> **SUPPLIED RECORDS**:
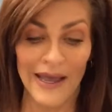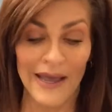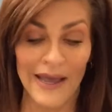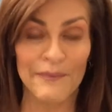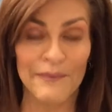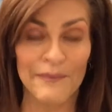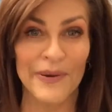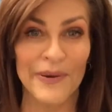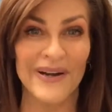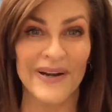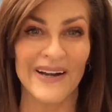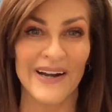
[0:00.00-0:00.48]
I
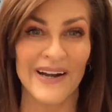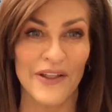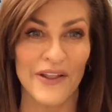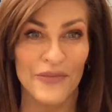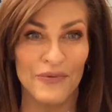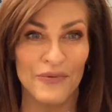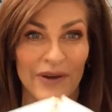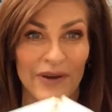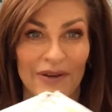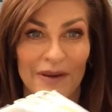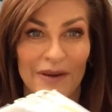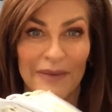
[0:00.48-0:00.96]
had put it in a
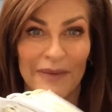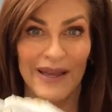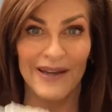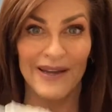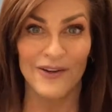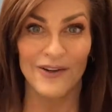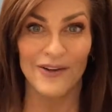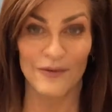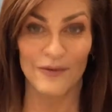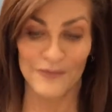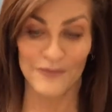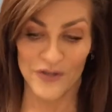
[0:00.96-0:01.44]
three-ring
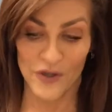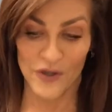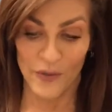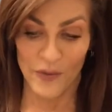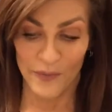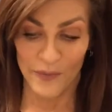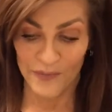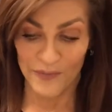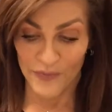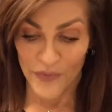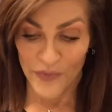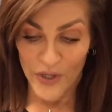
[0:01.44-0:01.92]
binder.
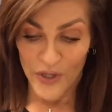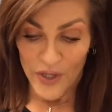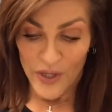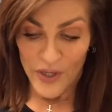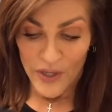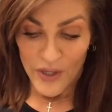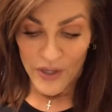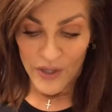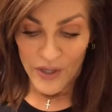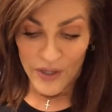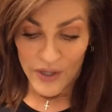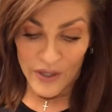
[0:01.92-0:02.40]
So
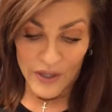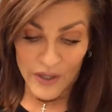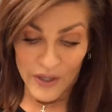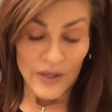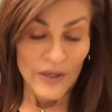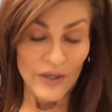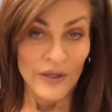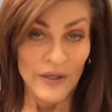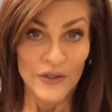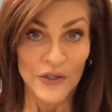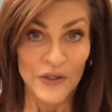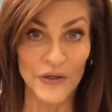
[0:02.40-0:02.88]

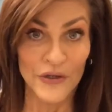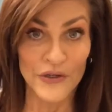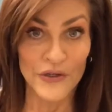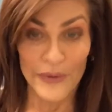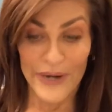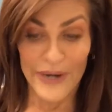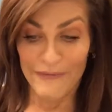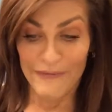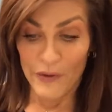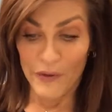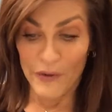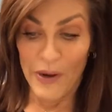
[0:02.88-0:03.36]
you can
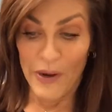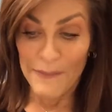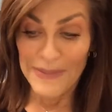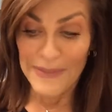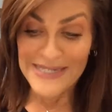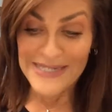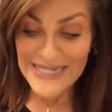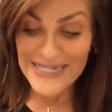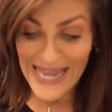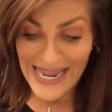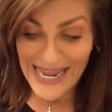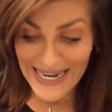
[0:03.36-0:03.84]
do whatever you want.
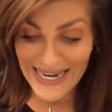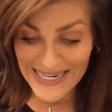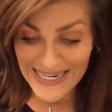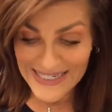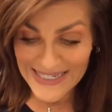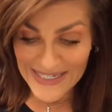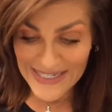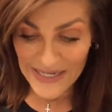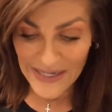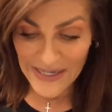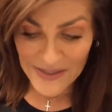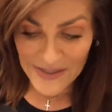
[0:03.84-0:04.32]
But
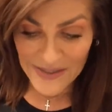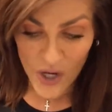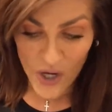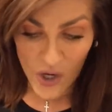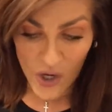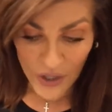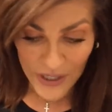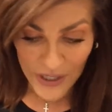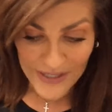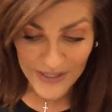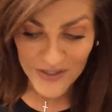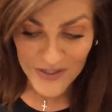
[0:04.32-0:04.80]
today's is
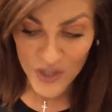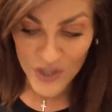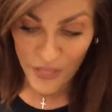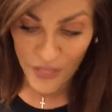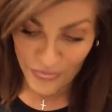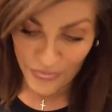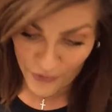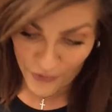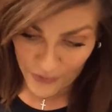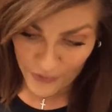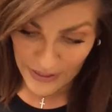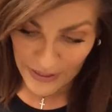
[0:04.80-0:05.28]
August
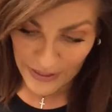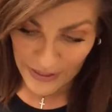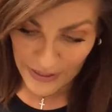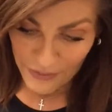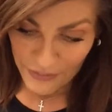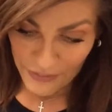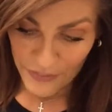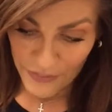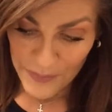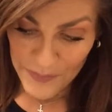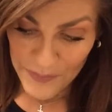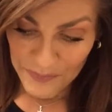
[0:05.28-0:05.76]
30th,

> **THE TASK**:
Take the lines from the one that contains "[0:00.48-0:00.96]" down to the last line of the listing above, both included, and set them down exactly, leaving out pictures.

> **THE COMPLETED TASK**:
[0:00.48-0:00.96]
had put it in a
[0:00.96-0:01.44]
three-ring
[0:01.44-0:01.92]
binder.
[0:01.92-0:02.40]
So
[0:02.40-0:02.88]

[0:02.88-0:03.36]
you can
[0:03.36-0:03.84]
do whatever you want.
[0:03.84-0:04.32]
But
[0:04.32-0:04.80]
today's is
[0:04.80-0:05.28]
August
[0:05.28-0:05.76]
30th,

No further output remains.